Shall We Play a Game?


Tomorrow I head for parts better left unknown for a business trip not to exceed four (4) days. And of course, you know what that means…

ANONYMOUS SNARK

Normally, I’m obtuse enough to mention where I’m headed, which means my rival bloggers are able to ascertain that it is ME dumping HATE and FILTH into their comment boxes. But not tomorrow. Emboldened by the protection of an unrecognized and as-of-yet-unblocked IP, I will visit those bloggers that annoy the living hell out of me and release such flameage as to result in nothing short of THIS.

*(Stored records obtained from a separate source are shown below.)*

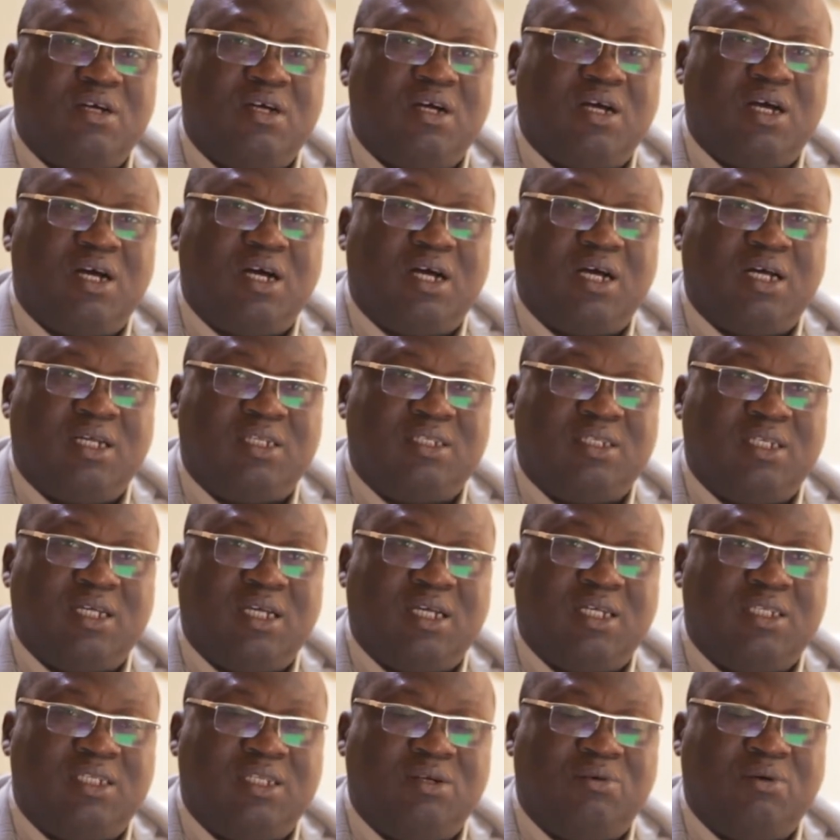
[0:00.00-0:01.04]
and
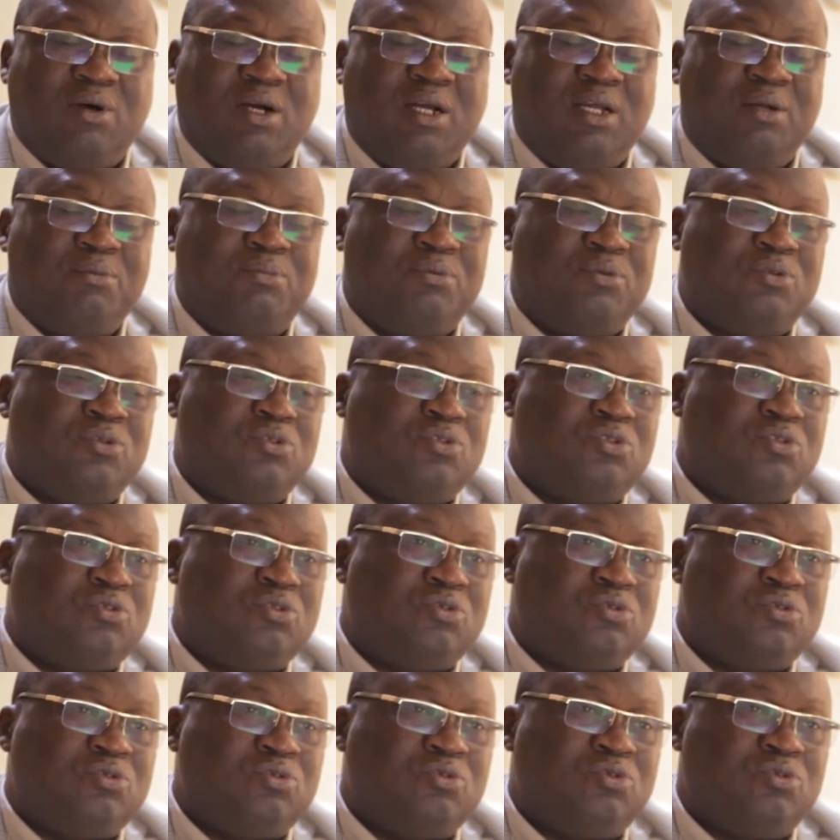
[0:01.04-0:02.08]
they were able
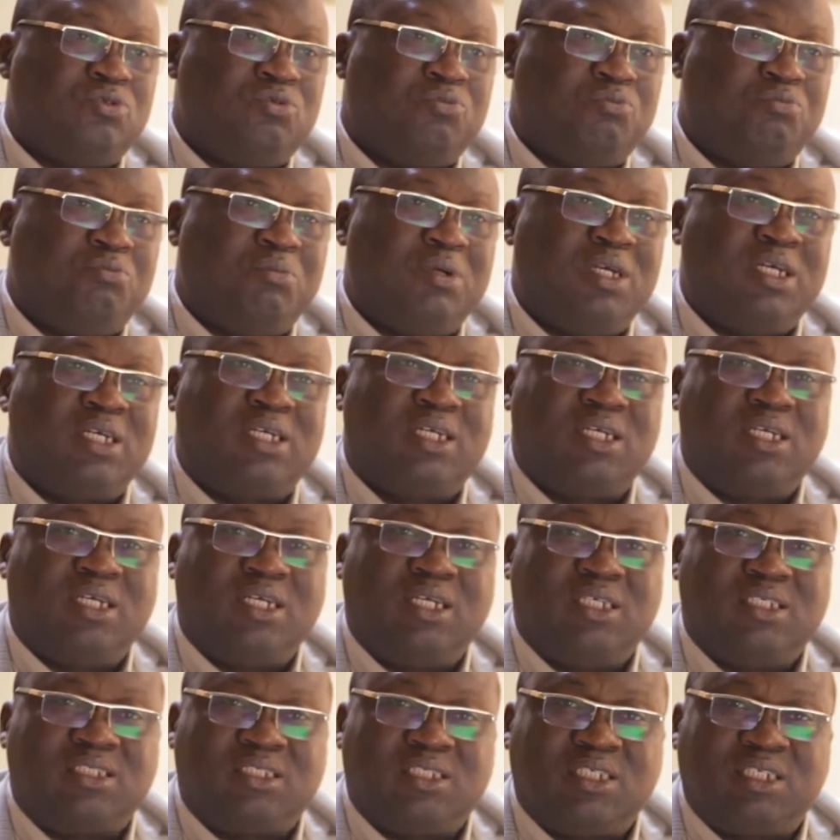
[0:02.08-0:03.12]
to make
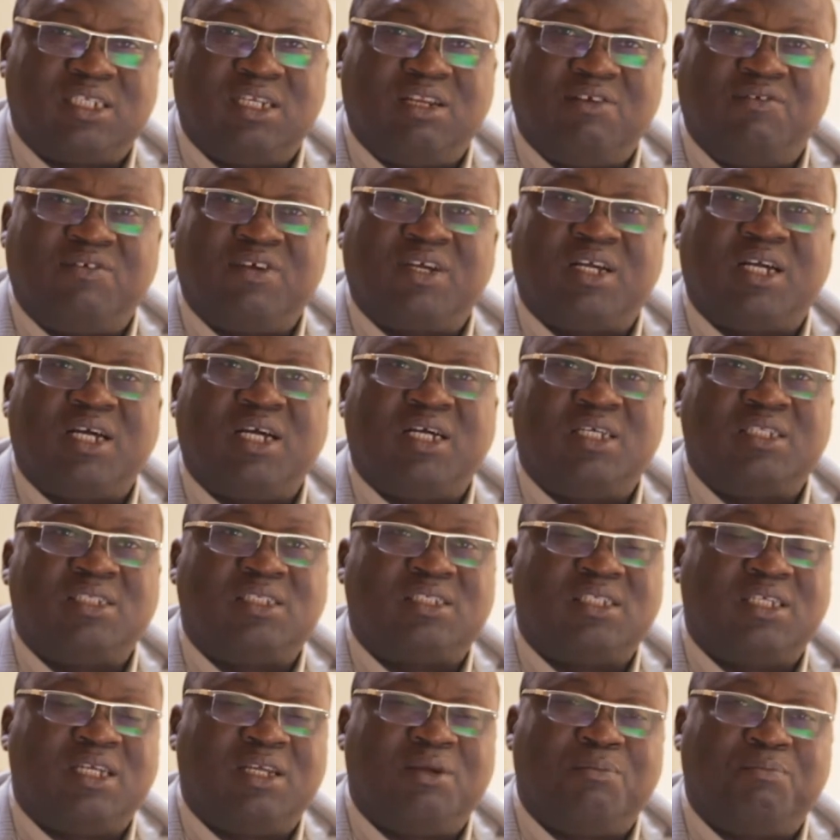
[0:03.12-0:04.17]
a significant
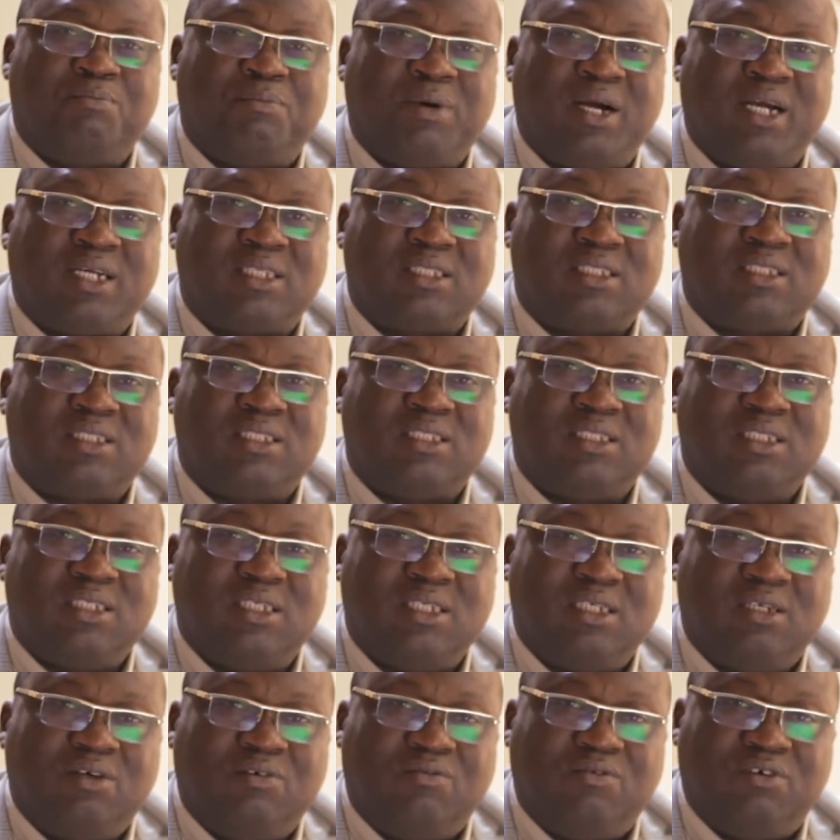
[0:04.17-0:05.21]
impact
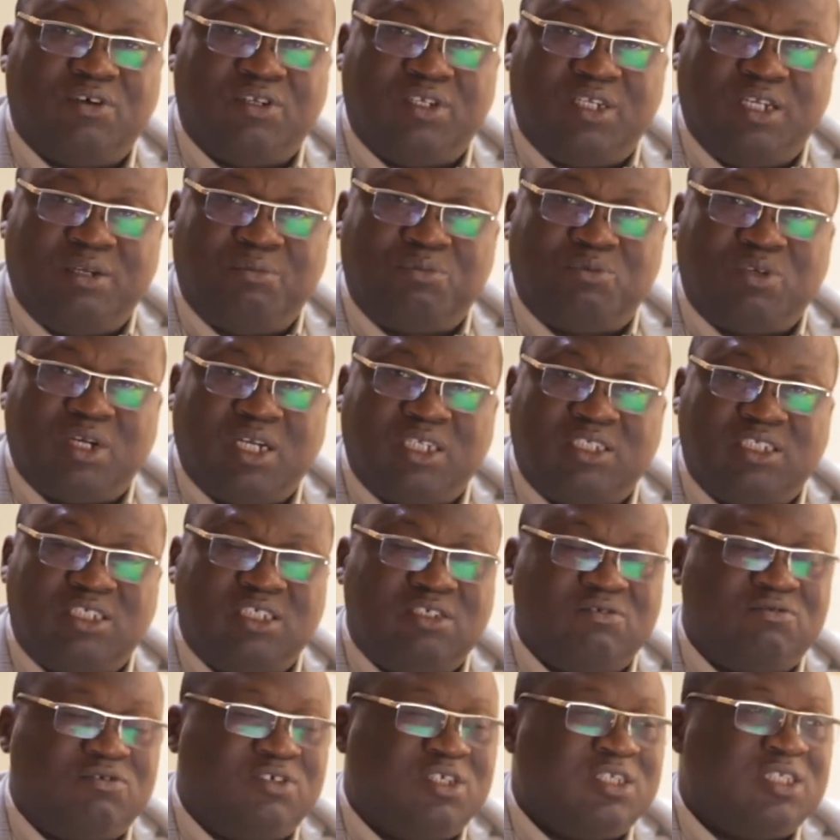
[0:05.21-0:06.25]
for them to
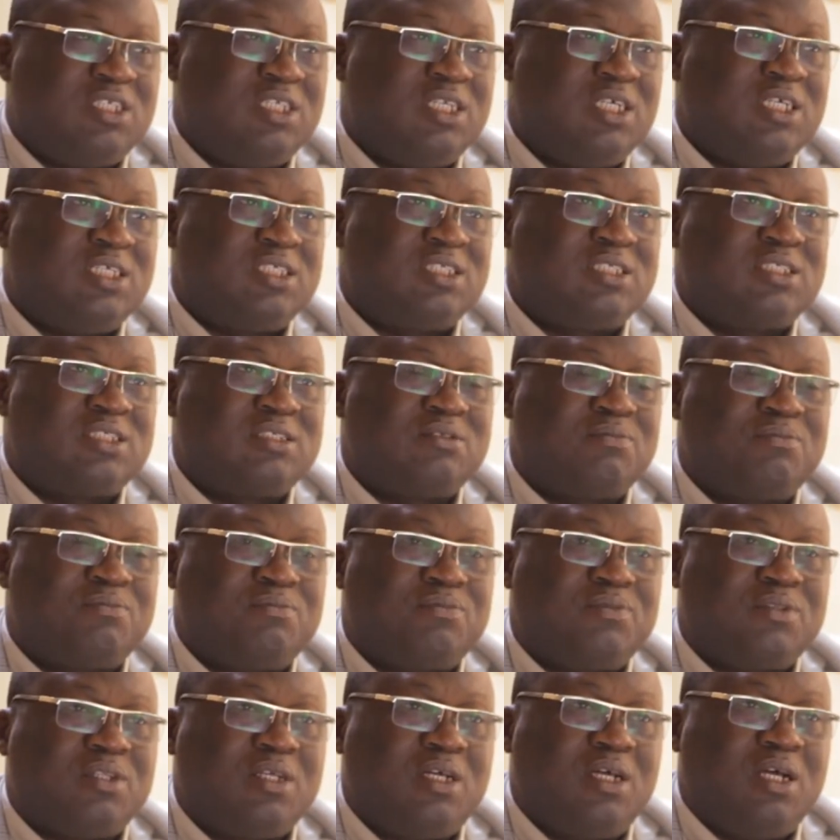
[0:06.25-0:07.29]
achieve greatness.
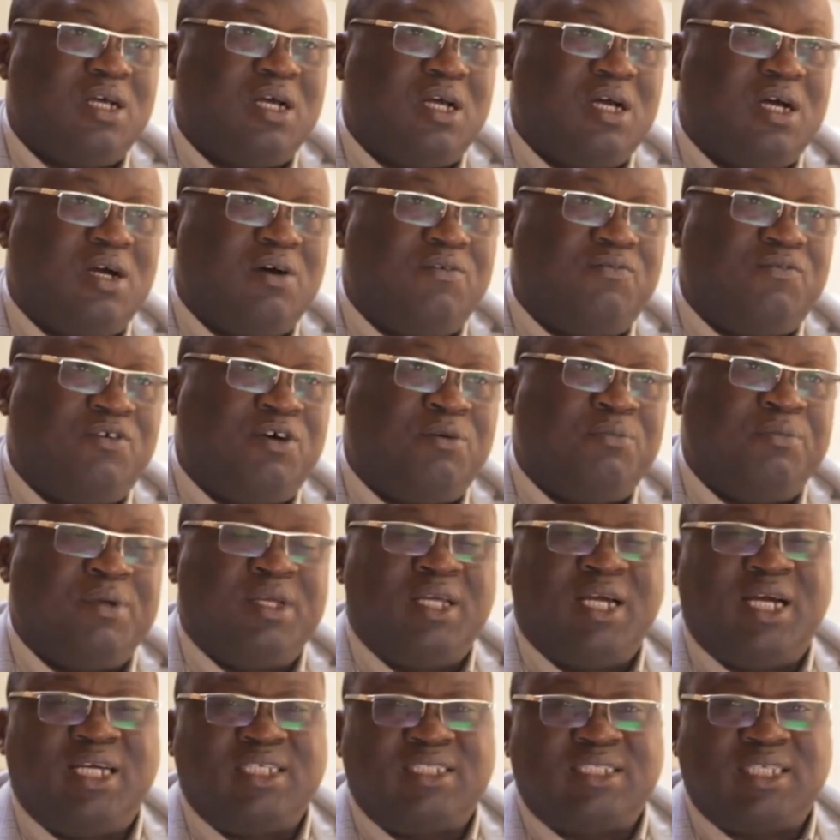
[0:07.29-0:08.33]
For me,
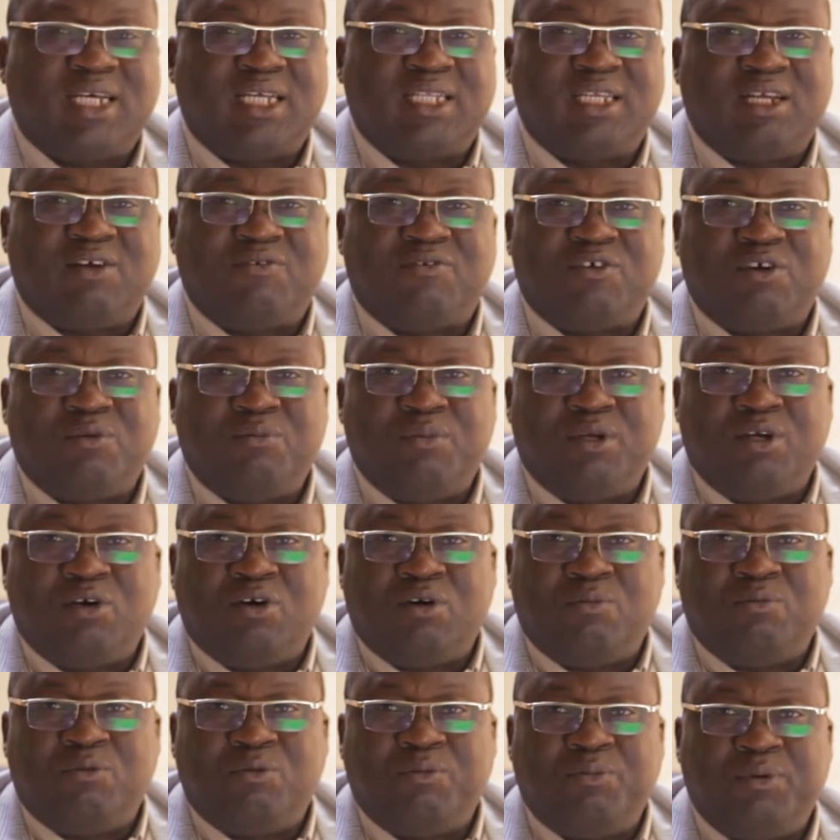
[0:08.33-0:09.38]
I started from a
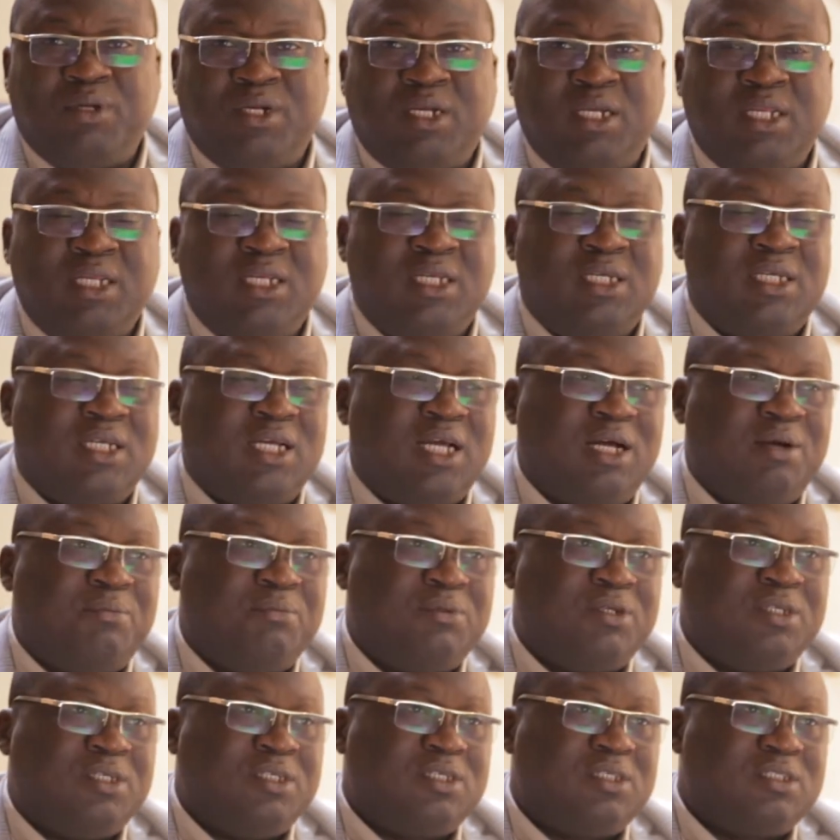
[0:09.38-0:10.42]
humble beginning. I'm
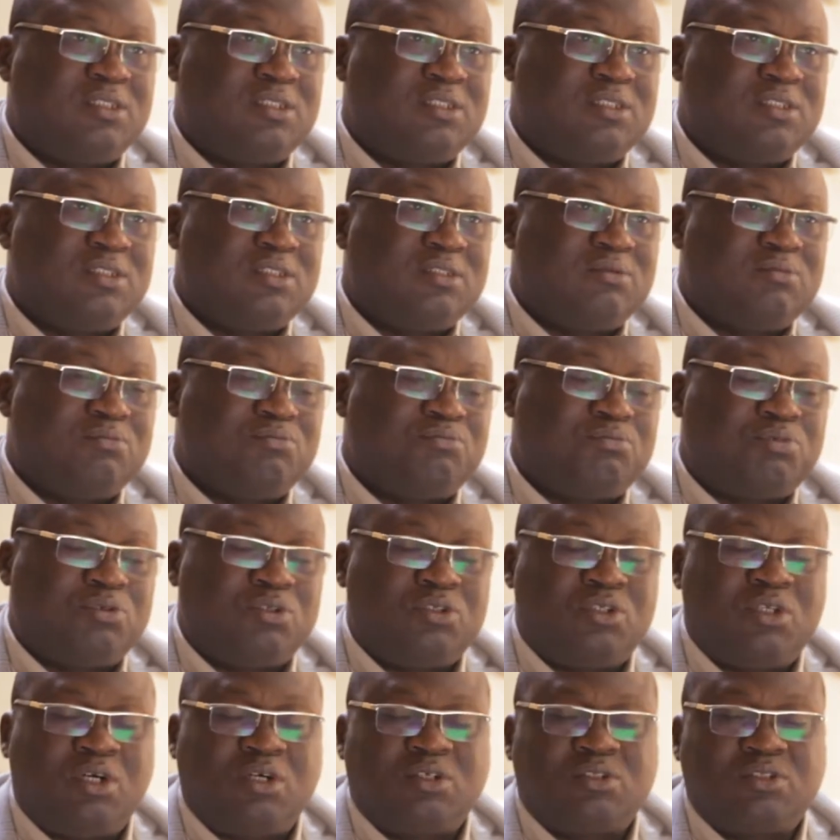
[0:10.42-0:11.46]
a
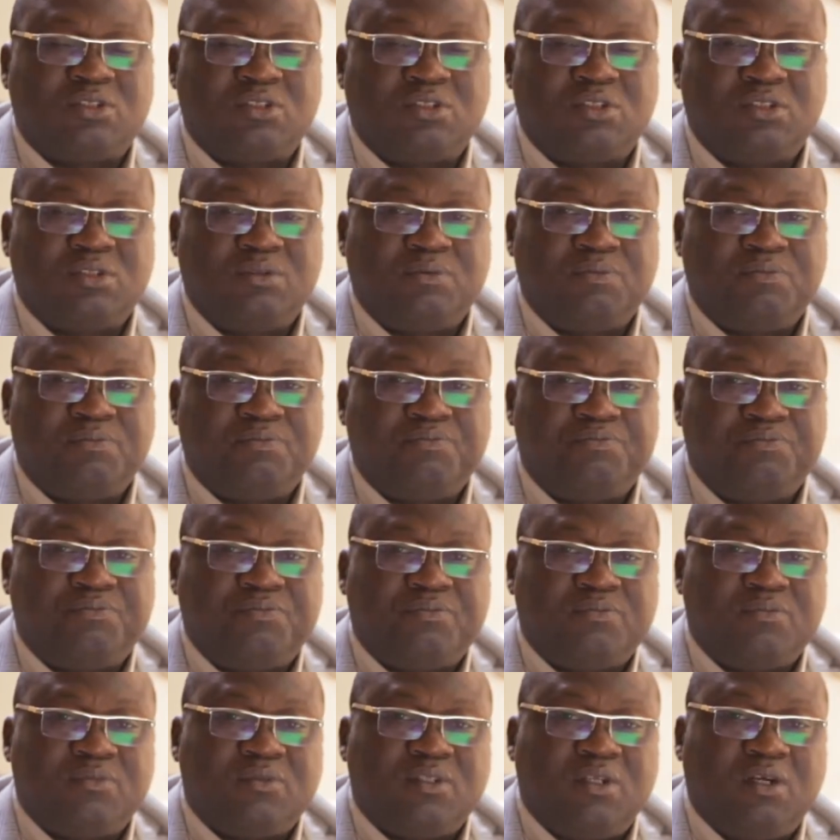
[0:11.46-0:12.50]
product
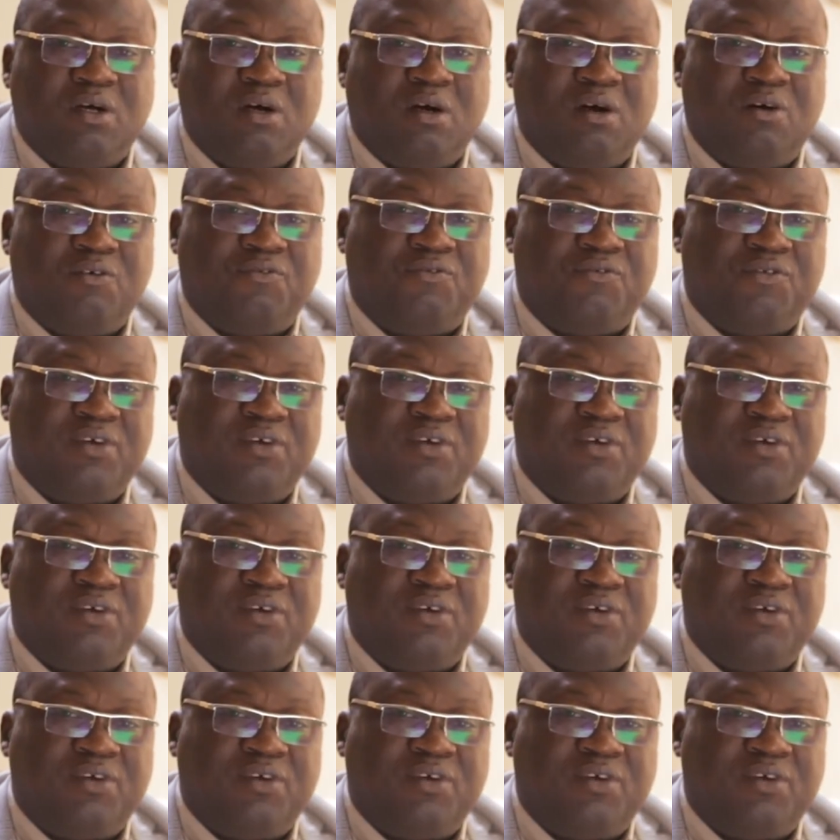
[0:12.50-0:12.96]
of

So tomorrow through Thursday, from a town YOU CANNOT BE SURE I’M LOCATED, please imagine me in my boxers in some hotel room behind a computer screen reading from a sheet of paper that says the following:

DRINK EVERY TIME…

1. A BLOGGER THREATENS TO BAN YOUR IP
2. SOMEONE WRITES ‘DON’T FEED THE TROLL’
3. A BLOGGER THREATENS TO ‘TURN OFF COMMENTS’
4. A BLOGGER REMINDS YOU THAT THIS IS HIS/HER SITE
5. SOMEONE AGREES WITH THE TROLL OR AT LEAST THE TROLL’S RIGHT TO FREE SPEECH
6. SOMEONE SUGGESTS, ‘IF YOU DON’T LIKE THIS SITE WHY DON’T YOU LEAVE?’
7. SOMEONE BEMOANS THE COWARDICE OF ANONYMOUS COMMENTATORS
8. SOMEONE SUGGESTS THE TROLL IS COMPENSATING FOR A PENILE DEFICIENCY
9. SOMEONE RECOMMENDS SIMPLY IGNORING THE TROLL BECAUSE YOU’RE ONLY REACTING HOW HE WANTS
10. SOMEONE WRITES, ‘HEY, THIS ANONYMOUS TROLL HAS THE SAME GRAVATAR AS THAT ONE CHILD MORON. WTF?’

Hmmm. I may need to pilfer a few bottles of activated charcoal from the fire station for all the liquor that I will soon be consuming in the fine city of _ _ _ _ _ _ _ _ _ , _ _ _ _ _ _ _ _ _ _.